*** Opening of Provided material ***

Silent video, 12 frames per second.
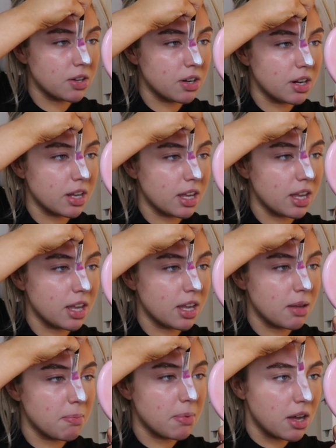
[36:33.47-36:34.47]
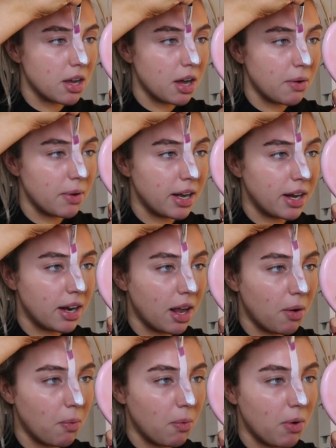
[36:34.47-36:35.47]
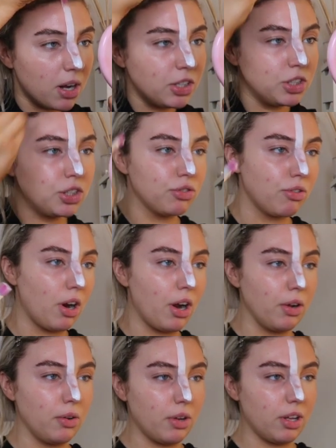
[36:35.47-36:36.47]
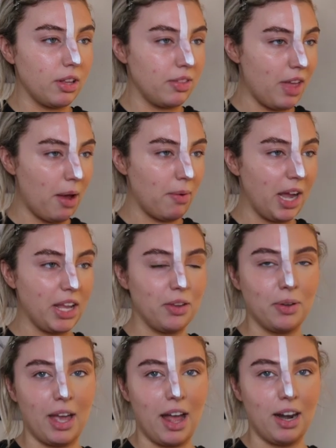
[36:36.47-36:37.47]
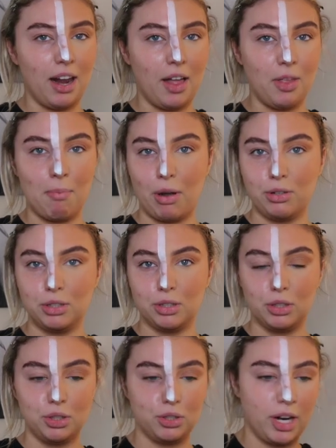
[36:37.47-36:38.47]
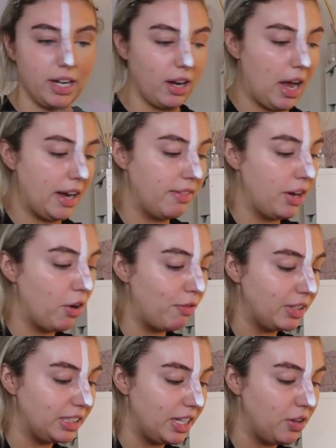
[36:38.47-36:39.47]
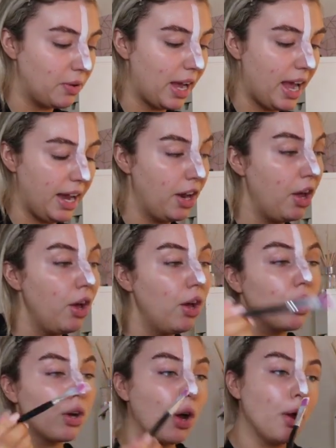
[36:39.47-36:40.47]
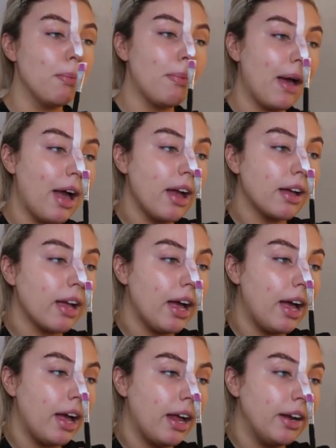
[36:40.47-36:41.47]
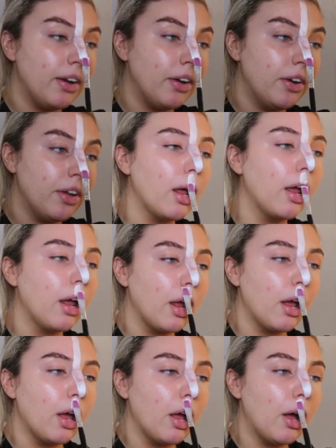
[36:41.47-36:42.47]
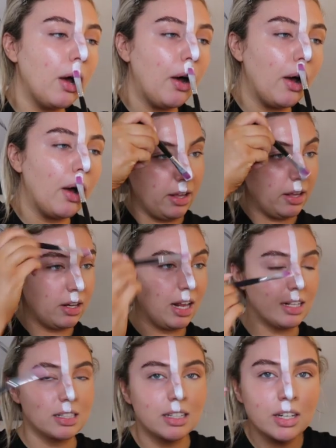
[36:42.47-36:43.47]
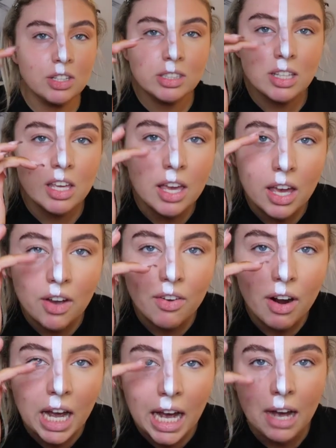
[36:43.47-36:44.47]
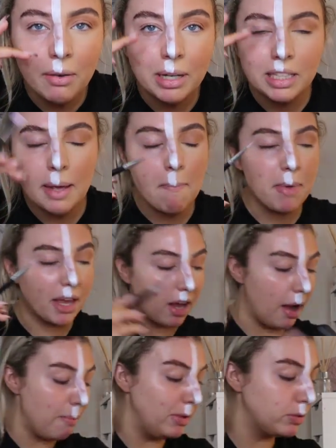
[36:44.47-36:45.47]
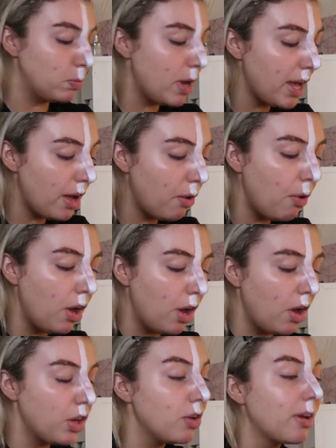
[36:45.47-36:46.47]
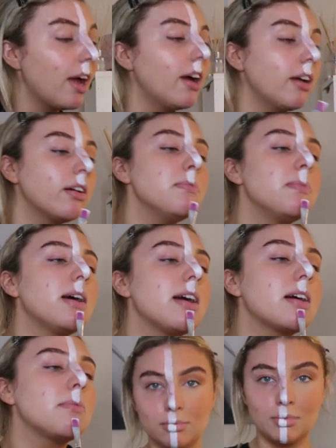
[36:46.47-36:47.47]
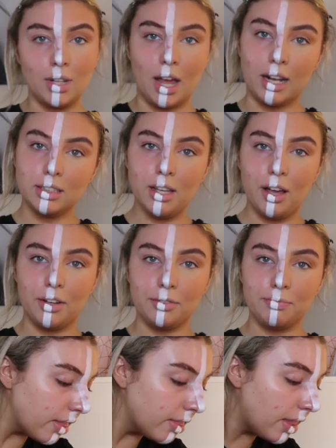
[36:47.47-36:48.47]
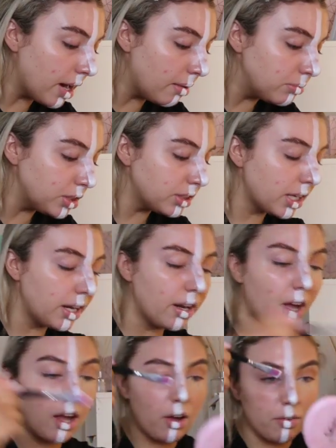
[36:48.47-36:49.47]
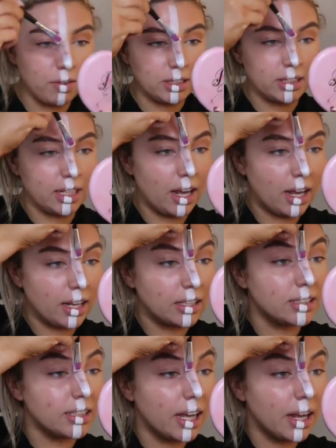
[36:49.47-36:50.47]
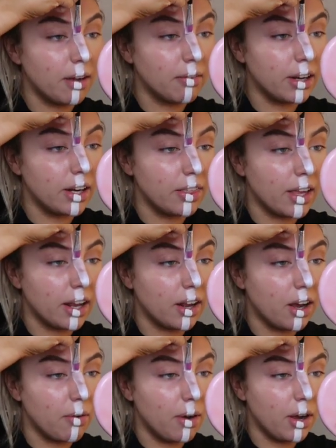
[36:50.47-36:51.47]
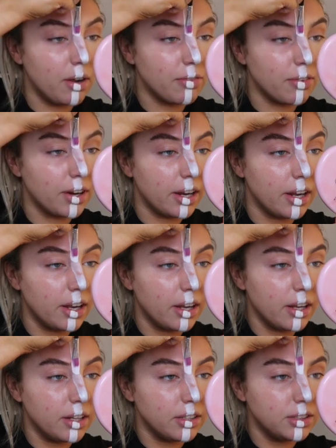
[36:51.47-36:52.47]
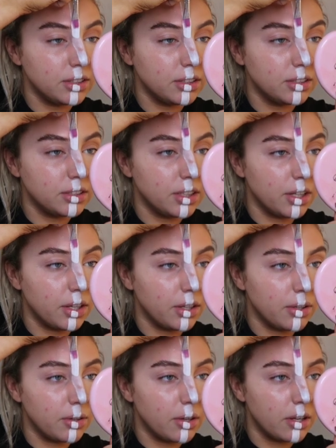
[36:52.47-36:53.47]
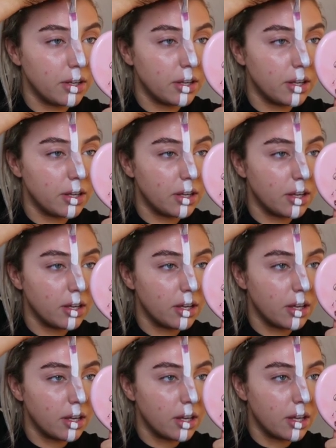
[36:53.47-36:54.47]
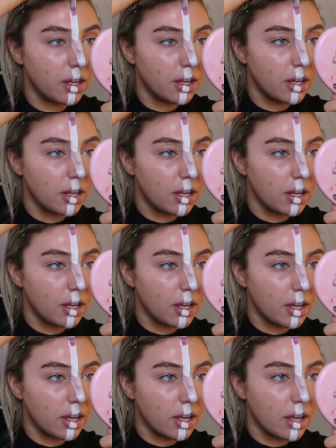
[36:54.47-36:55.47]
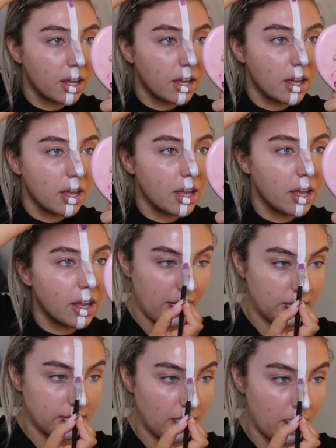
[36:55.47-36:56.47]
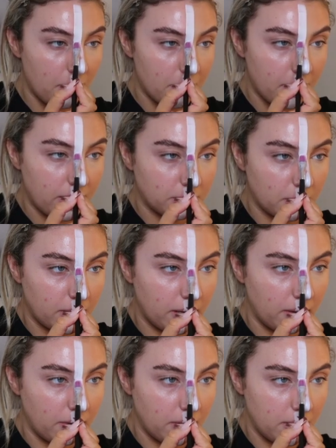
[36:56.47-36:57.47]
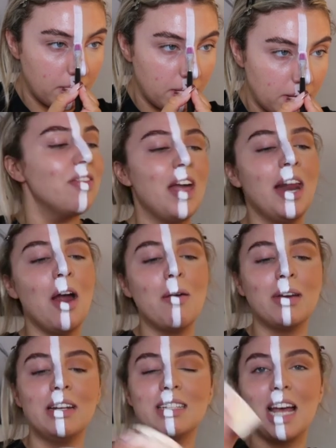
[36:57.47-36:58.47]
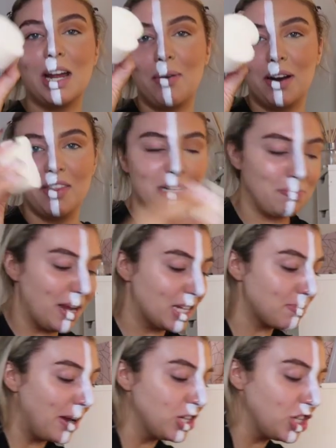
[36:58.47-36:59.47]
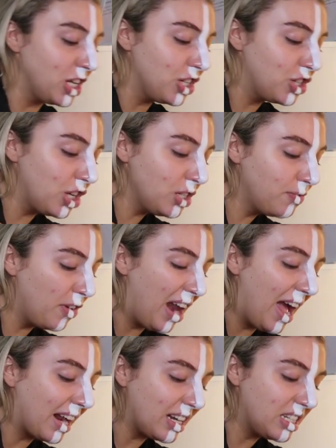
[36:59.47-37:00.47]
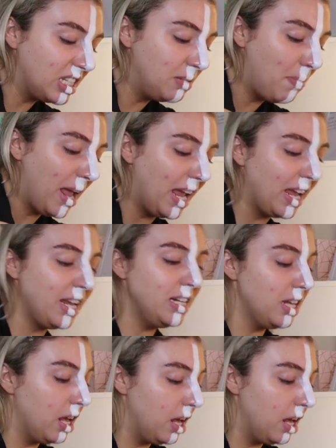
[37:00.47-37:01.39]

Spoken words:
I'm just gonna keep going in like one stroke, that way you get like the most straight line, and then obviously you can go back and correct it. But can you see here how it didn't pick up as well? You can go back like so, and then I'm just gonna obviously, like I say, I'm gonna then go over it just to get it so it's more white, because not everywhere as well. Then I'm going to take one of these big sponges just for like speed.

*** Close of Provided material ***

The problem - Leaving out every picture, transcribe exactly the lines from the line that contains "[36:37.47-36:38.47]" through the final line of the entries above.

Solution to the exercise -
[36:37.47-36:38.47]
[36:38.47-36:39.47]
[36:39.47-36:40.47]
[36:40.47-36:41.47]
[36:41.47-36:42.47]
[36:42.47-36:43.47]
[36:43.47-36:44.47]
[36:44.47-36:45.47]
[36:45.47-36:46.47]
[36:46.47-36:47.47]
[36:47.47-36:48.47]
[36:48.47-36:49.47]
[36:49.47-36:50.47]
[36:50.47-36:51.47]
[36:51.47-36:52.47]
[36:52.47-36:53.47]
[36:53.47-36:54.47]
[36:54.47-36:55.47]
[36:55.47-36:56.47]
[36:56.47-36:57.47]
[36:57.47-36:58.47]
[36:58.47-36:59.47]
[36:59.47-37:00.47]
[37:00.47-37:01.39]

Spoken words:
I'm just gonna keep going in like one stroke, that way you get like the most straight line, and then obviously you can go back and correct it. But can you see here how it didn't pick up as well? You can go back like so, and then I'm just gonna obviously, like I say, I'm gonna then go over it just to get it so it's more white, because not everywhere as well. Then I'm going to take one of these big sponges just for like speed.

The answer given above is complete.